Task: Would you transcribe each entry precisely as it stands, setting aside any images?

Dataset records:

- Opening Delimiter -

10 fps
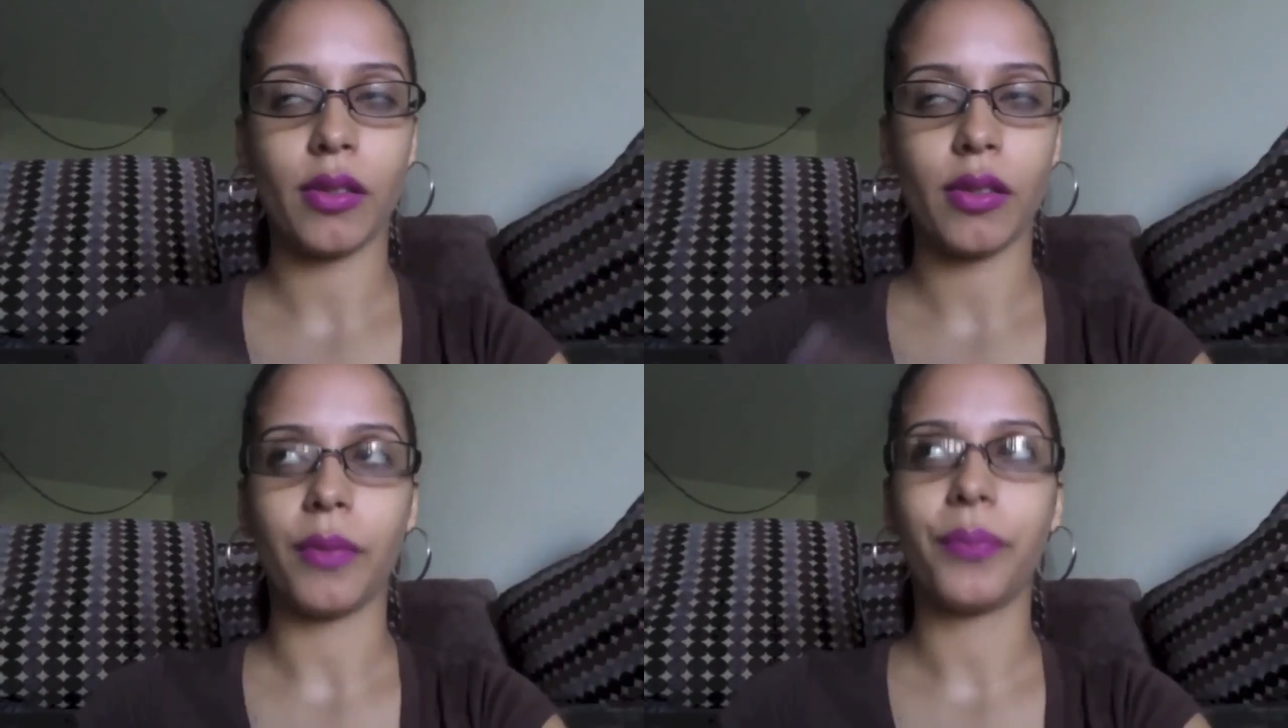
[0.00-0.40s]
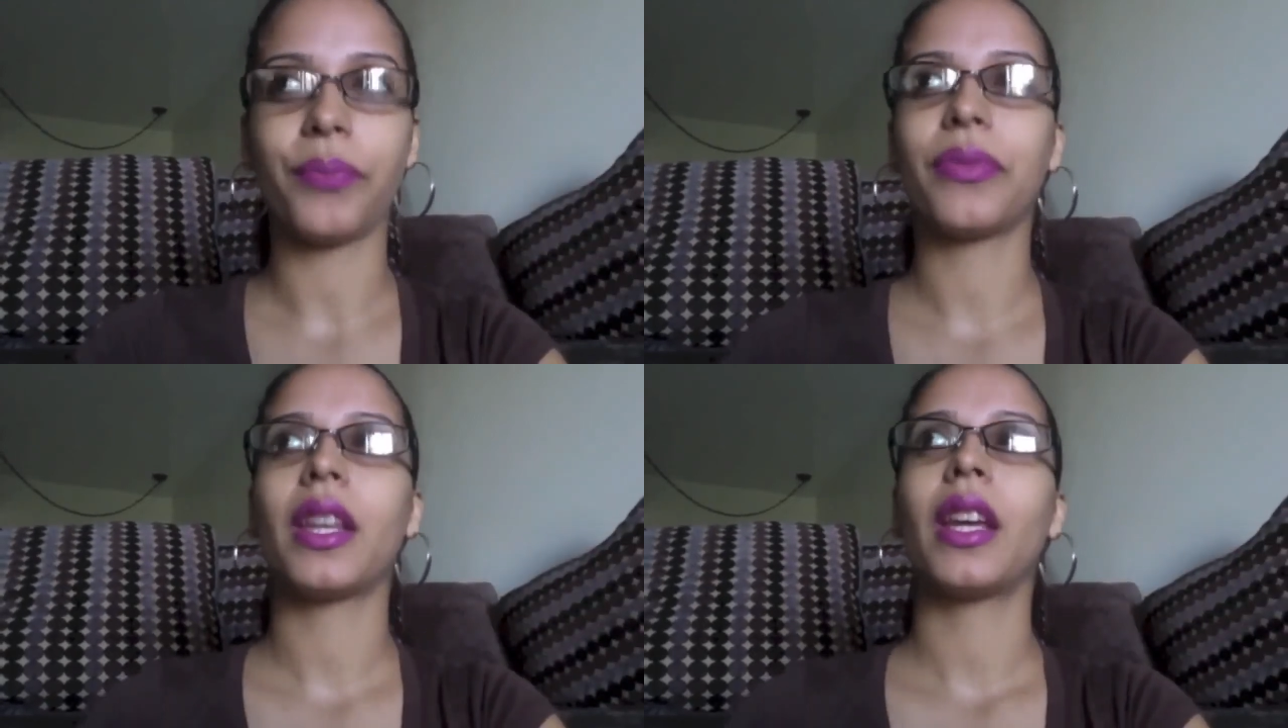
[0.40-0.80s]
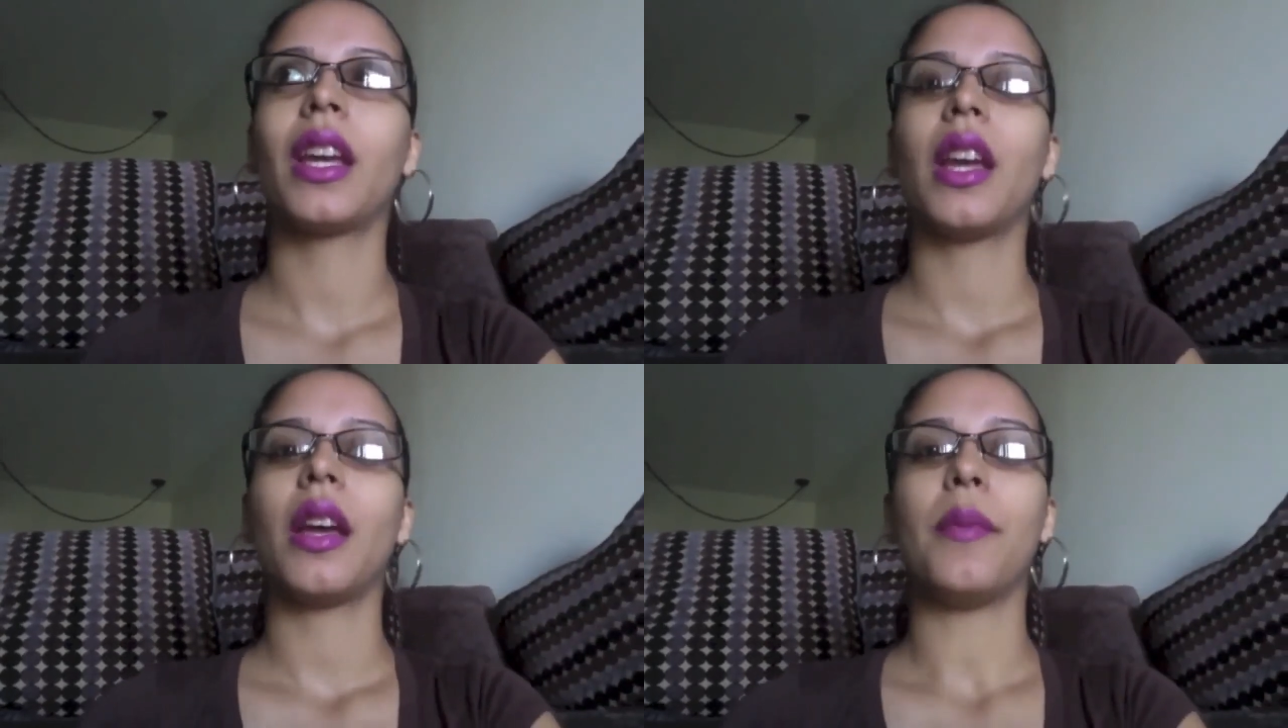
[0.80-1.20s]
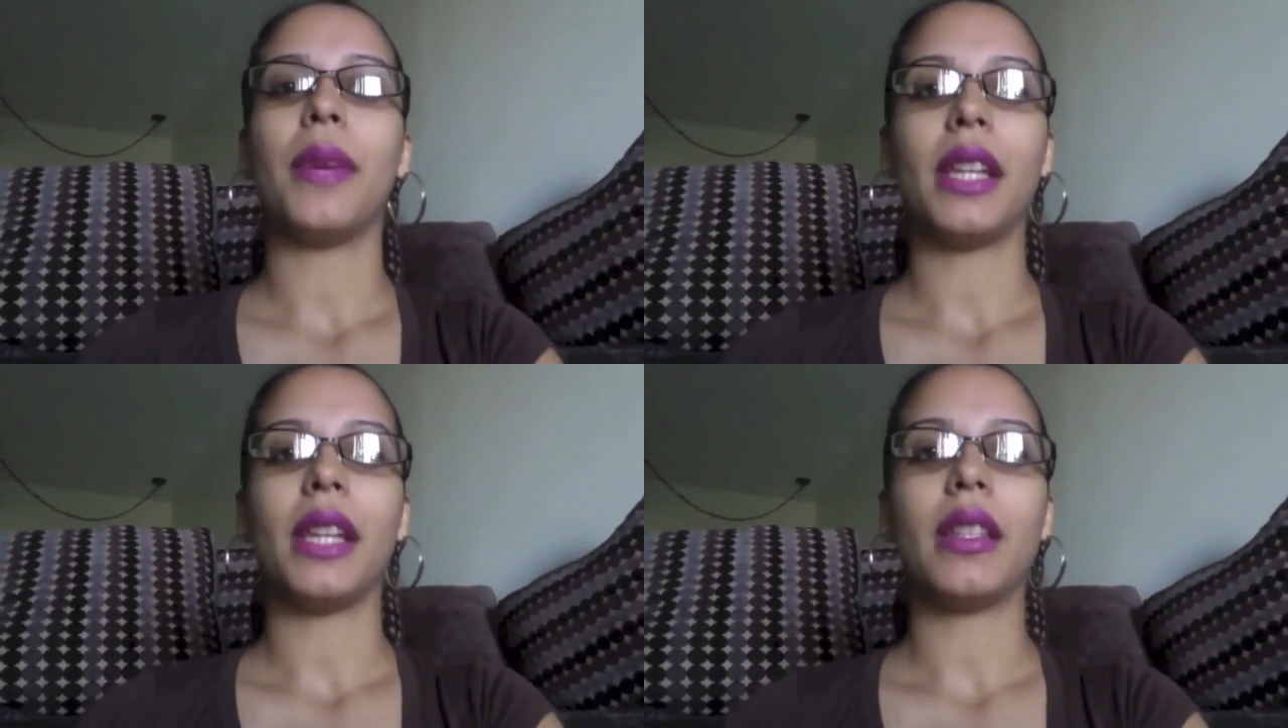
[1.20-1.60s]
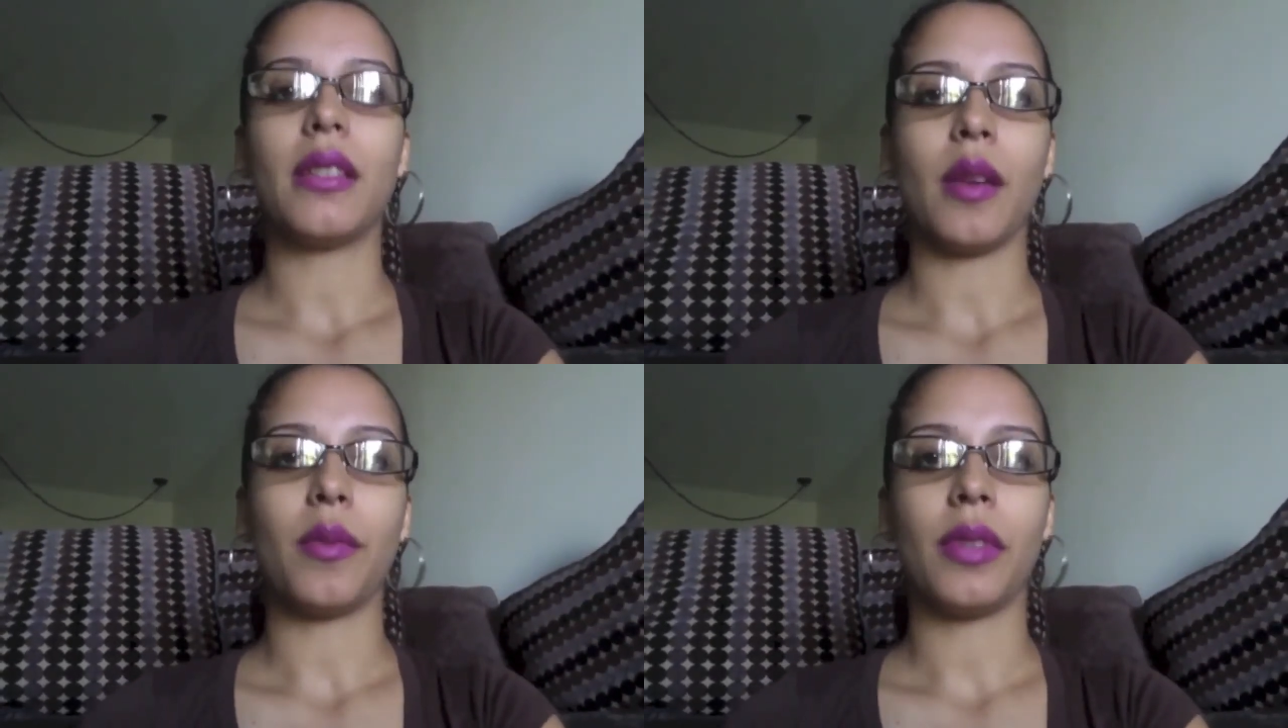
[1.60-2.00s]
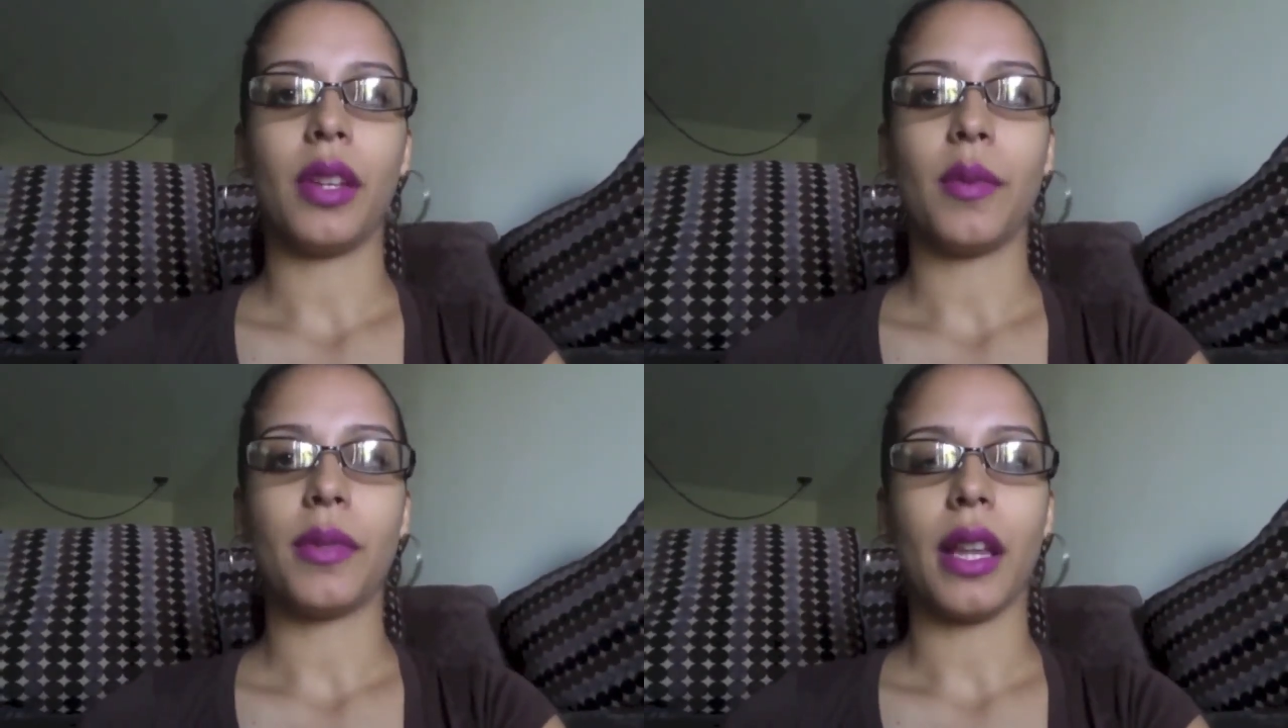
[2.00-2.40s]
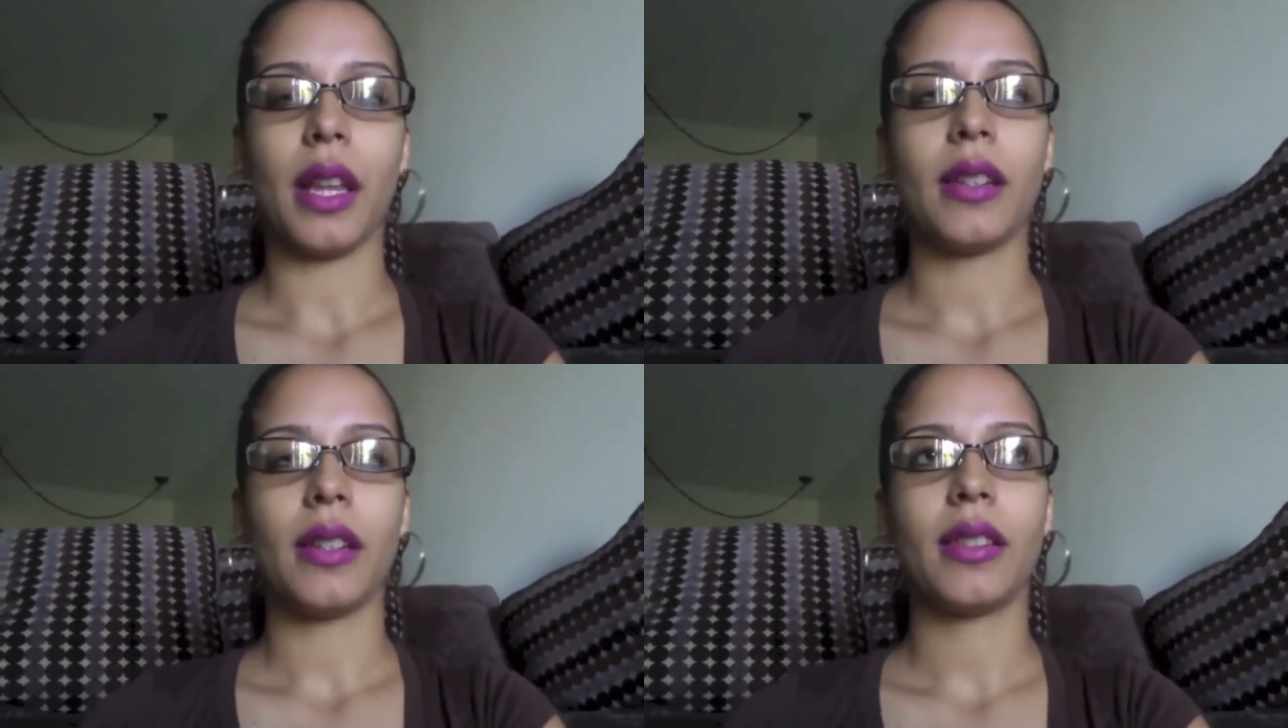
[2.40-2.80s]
So, but it does help. It helps a lot.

- Closing Delimiter -

Exercise output:
10 fps
[0.00-0.40s]
[0.40-0.80s]
[0.80-1.20s]
[1.20-1.60s]
[1.60-2.00s]
[2.00-2.40s]
[2.40-2.80s]
So, but it does help. It helps a lot.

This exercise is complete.